TASK PROMPT | In this material, which lines include the string "video"? Show them.

ENTRIES PROVIDED |
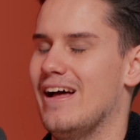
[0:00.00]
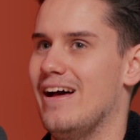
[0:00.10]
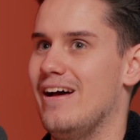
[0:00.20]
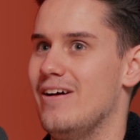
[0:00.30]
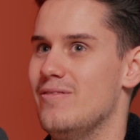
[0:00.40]

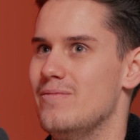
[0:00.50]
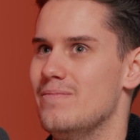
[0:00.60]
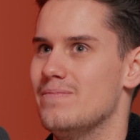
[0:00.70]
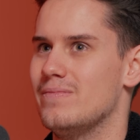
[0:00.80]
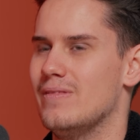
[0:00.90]

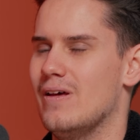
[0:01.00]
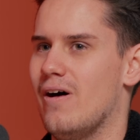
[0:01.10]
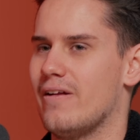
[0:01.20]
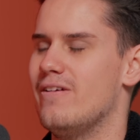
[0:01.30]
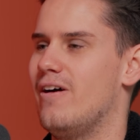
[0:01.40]

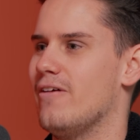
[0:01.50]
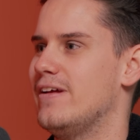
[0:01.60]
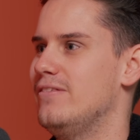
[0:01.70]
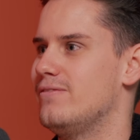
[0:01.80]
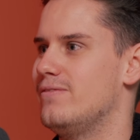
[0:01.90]
I don't know. I
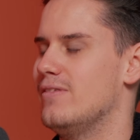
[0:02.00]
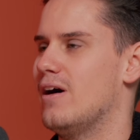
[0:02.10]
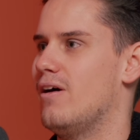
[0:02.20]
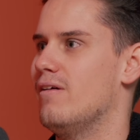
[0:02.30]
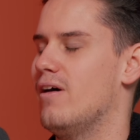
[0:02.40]
think
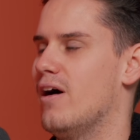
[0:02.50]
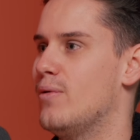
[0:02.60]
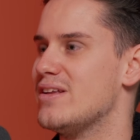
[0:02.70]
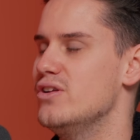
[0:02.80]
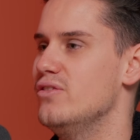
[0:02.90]
I
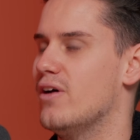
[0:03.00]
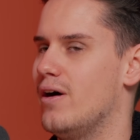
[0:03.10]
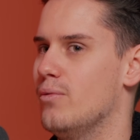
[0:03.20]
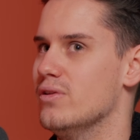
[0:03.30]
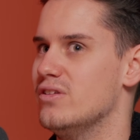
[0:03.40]
always knew that
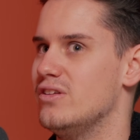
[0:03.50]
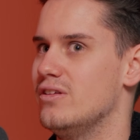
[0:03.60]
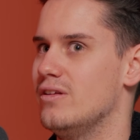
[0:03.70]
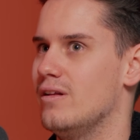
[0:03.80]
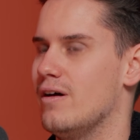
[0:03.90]
I was
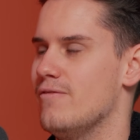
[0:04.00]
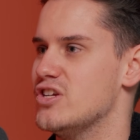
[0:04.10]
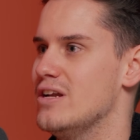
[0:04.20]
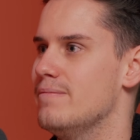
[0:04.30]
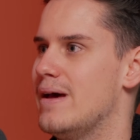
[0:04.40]
like
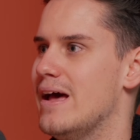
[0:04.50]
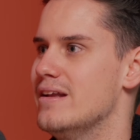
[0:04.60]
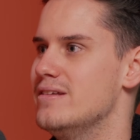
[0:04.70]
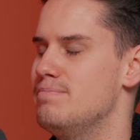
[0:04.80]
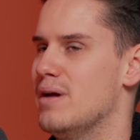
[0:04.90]
visually
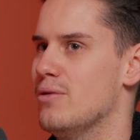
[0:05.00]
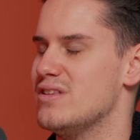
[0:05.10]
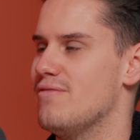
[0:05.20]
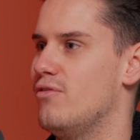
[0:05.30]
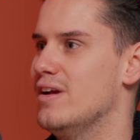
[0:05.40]
impaired, but it
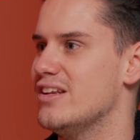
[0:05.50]
was never really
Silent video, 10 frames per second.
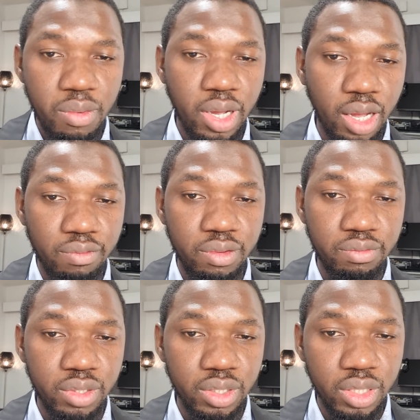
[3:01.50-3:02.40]
we had
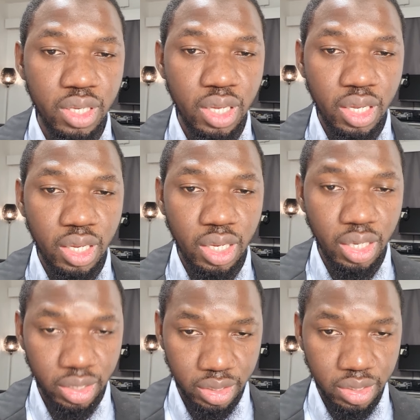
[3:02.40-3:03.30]
50
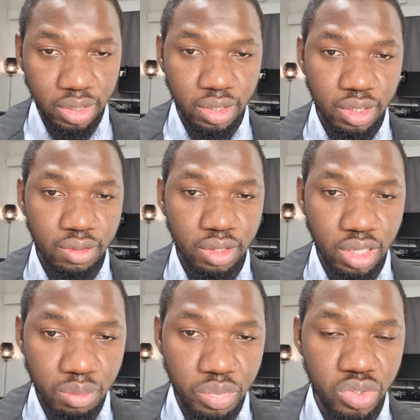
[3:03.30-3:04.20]
hertz
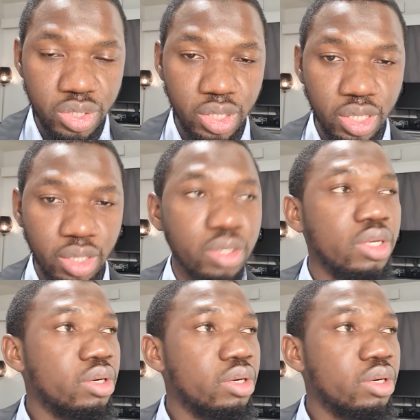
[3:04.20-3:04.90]
input signal.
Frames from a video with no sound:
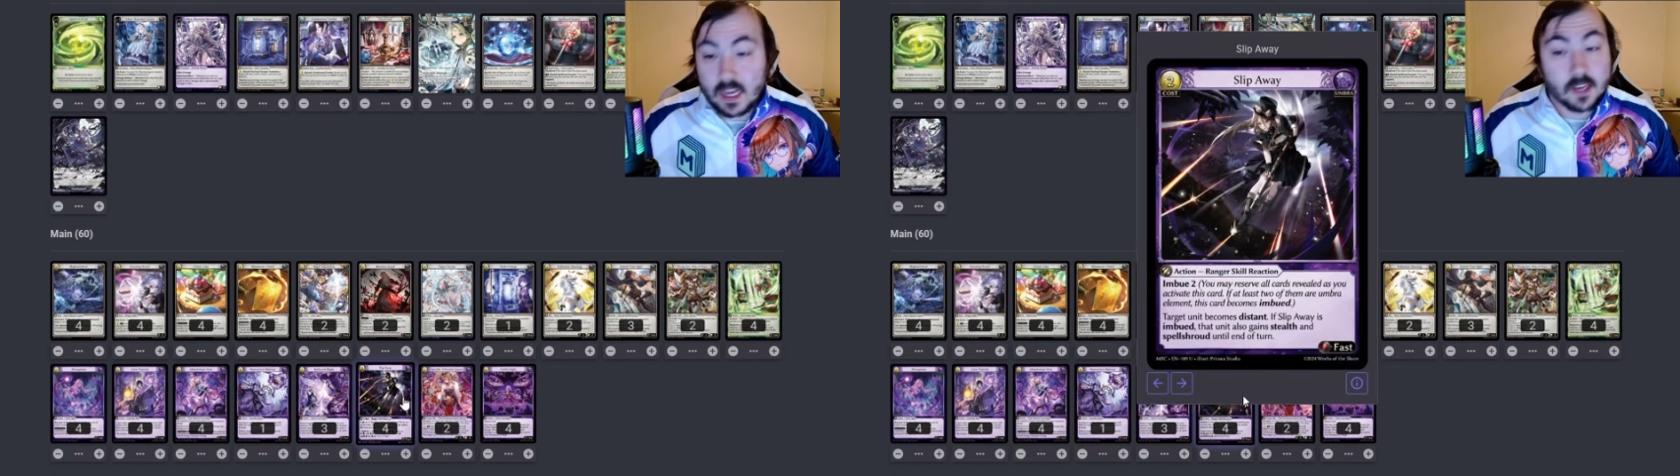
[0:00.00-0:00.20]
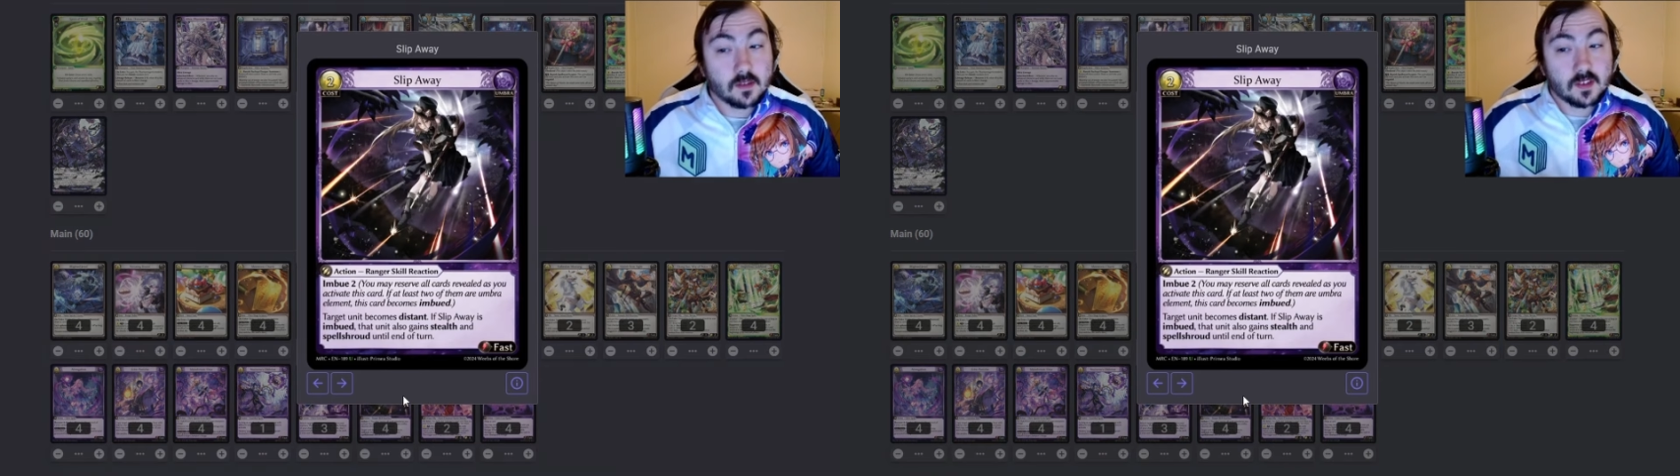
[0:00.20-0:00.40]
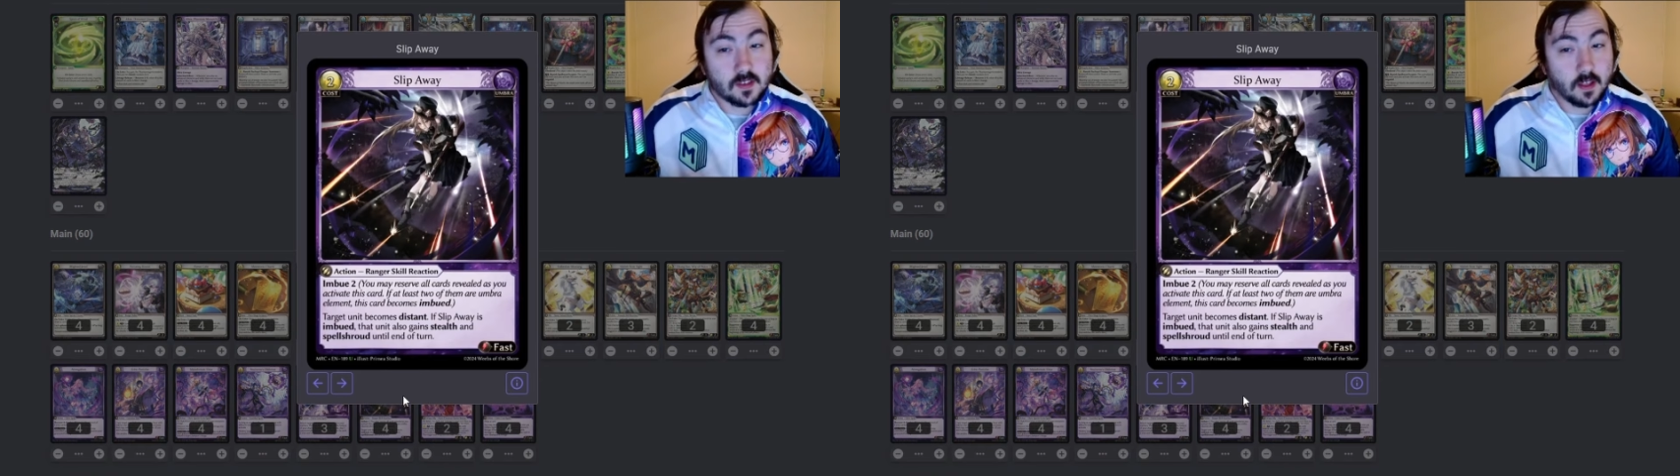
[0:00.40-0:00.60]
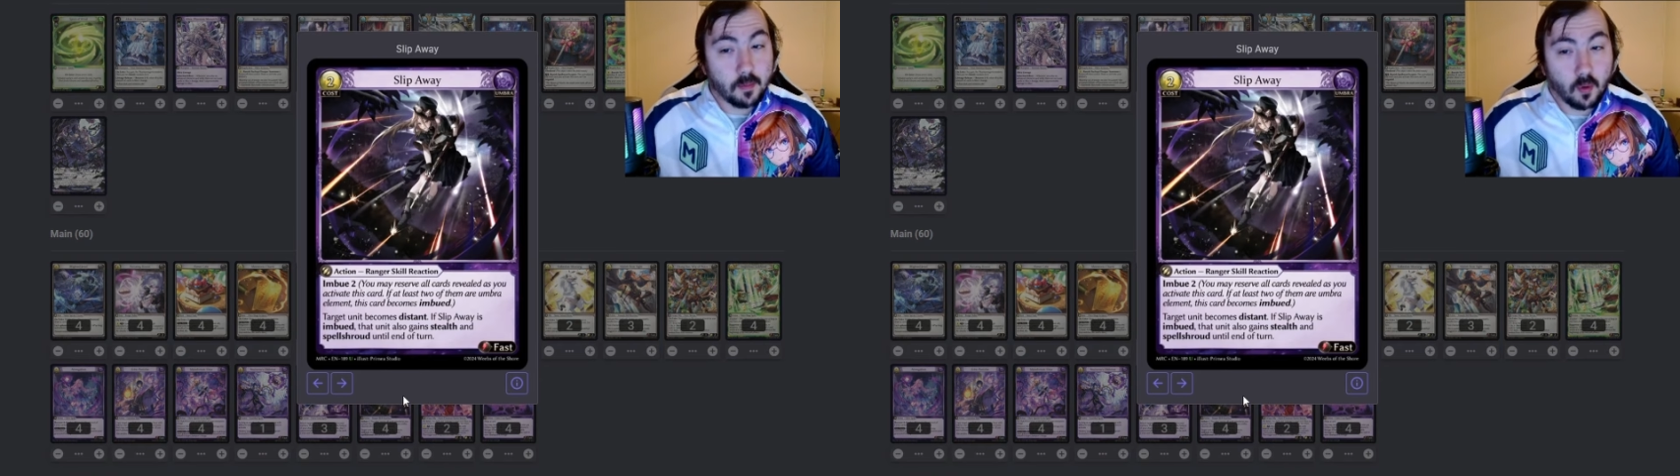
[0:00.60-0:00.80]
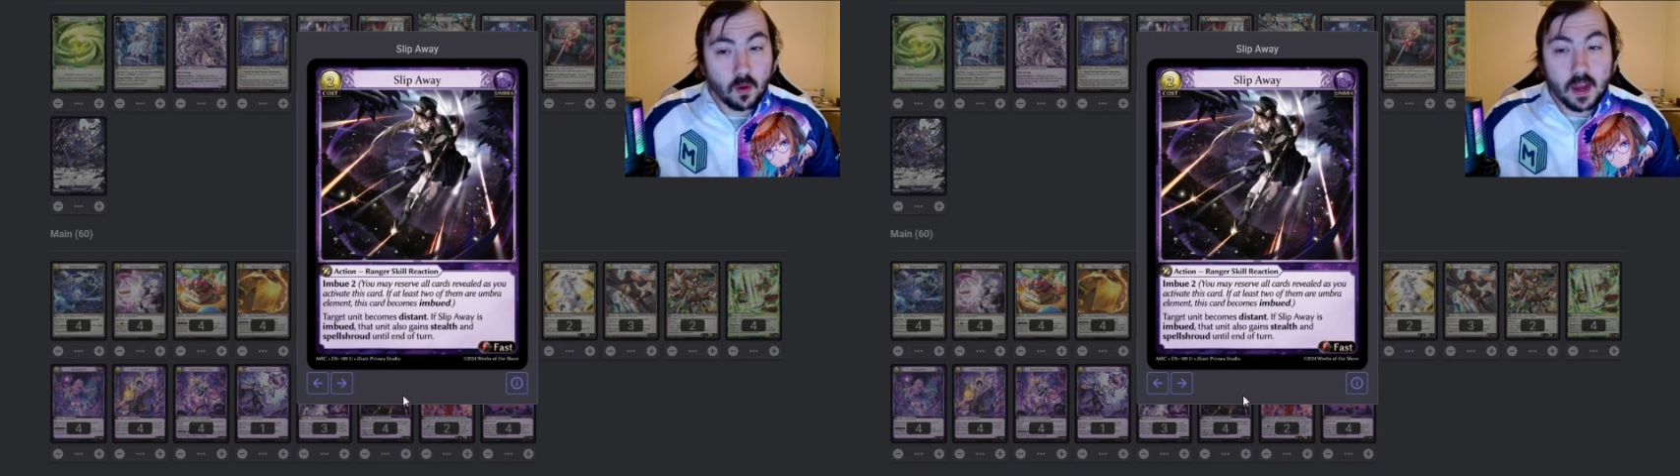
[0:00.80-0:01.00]
and Slip
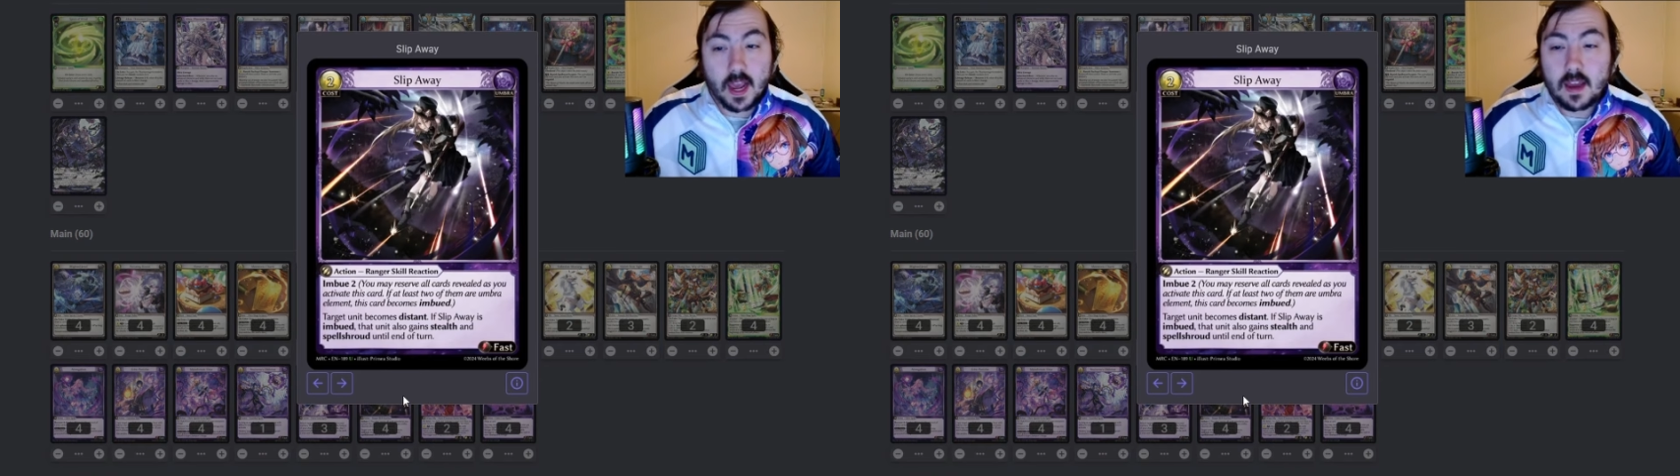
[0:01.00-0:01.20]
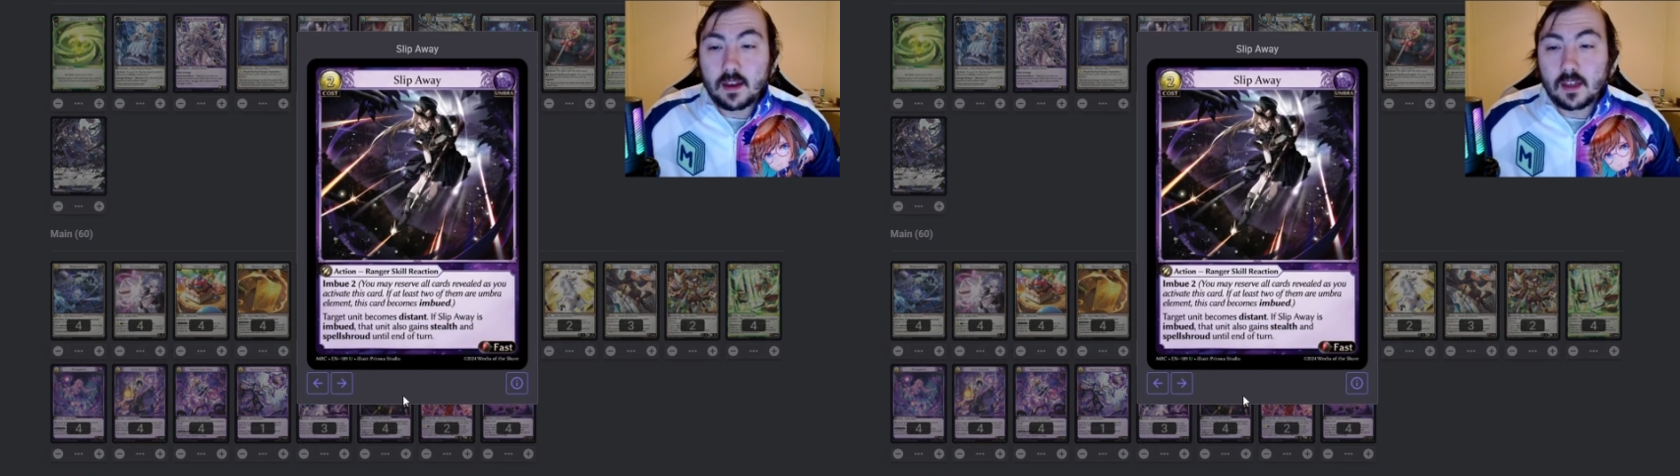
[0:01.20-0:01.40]
Away,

RESPONSE TO THE TASK |
Silent video, 10 frames per second.
Frames from a video with no sound:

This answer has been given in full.